Midwifery.

I went to New York to meet literary agents to represent my first novel, The Girl in the Road. I came back empty-handed—despite wonderful connections with wonderful people, I didn’t choose one. I decided to revise the novel on my own, incorporating the conflicting feedback I got from several agents, making the novel even better, and then resubmit.

Crazy? Maybe.

I wanted badly to commit.

But I’m recommitting to the book itself, for now. She’s worth it.

I can at least say that this whole process has been really reassuring. Sometimes it feels like enough to be told that you haven’t wasted five years writing a novel. It’s mind-blowing to be told things like the book was “beautifully realized,” “constantly surprising,” and that I “write like Margaret Atwood.” (The last from the agency that, um, represents Margaret Atwood.)

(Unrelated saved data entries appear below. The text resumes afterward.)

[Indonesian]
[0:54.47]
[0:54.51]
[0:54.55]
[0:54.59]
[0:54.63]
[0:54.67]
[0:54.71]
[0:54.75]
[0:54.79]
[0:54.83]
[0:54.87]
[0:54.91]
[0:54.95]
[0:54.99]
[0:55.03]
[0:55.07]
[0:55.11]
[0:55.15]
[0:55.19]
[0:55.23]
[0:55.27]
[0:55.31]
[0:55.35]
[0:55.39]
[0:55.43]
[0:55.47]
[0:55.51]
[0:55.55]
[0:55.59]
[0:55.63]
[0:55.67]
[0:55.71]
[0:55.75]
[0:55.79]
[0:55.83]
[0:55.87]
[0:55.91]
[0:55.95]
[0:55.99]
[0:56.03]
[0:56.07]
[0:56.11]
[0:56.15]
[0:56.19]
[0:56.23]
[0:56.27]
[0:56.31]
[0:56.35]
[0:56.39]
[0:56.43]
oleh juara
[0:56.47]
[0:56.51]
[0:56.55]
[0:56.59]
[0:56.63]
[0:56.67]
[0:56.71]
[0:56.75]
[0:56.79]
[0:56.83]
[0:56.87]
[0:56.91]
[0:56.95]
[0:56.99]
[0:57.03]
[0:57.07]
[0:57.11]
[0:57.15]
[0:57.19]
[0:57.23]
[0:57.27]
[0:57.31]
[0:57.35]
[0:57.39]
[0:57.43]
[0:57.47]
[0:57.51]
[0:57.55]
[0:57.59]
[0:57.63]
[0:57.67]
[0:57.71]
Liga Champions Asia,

In other words, the process gave me the confidence to defer. My position can only get better. Even if I have to wait. Meanwhile, I’m really, really excited to go back to it now—the novel can only become more perfectly itself, and I am her midwife.


7 Comments on “Midwifery.”

  1. Stefani Nellen says:

    I think you just became my real-life hero.
    So often, I’ve been distracted by issues of (writing) success and lack thereof, strategy, fear-that-no-one-will-want-it…All of it stifling and unproductive.
    Thanks for reminding me of what’s really important.
    “She’s worth it” — that says it all.

    • Steffi, I hear you. In the end, you have talent to burn and you know it—so don’t settle for less than you want. Another thing I learned in this process—the publishing world is FALLIBLE. They think they know what works and what doesn’t. They don’t. So you have to push for your own interests. (Or call me, and I can! : ))

  2. […] I go back to work on my novel The Girl in the Road. As per the wisdom I received from prospective agents, I’ll be adding topography and plot, […]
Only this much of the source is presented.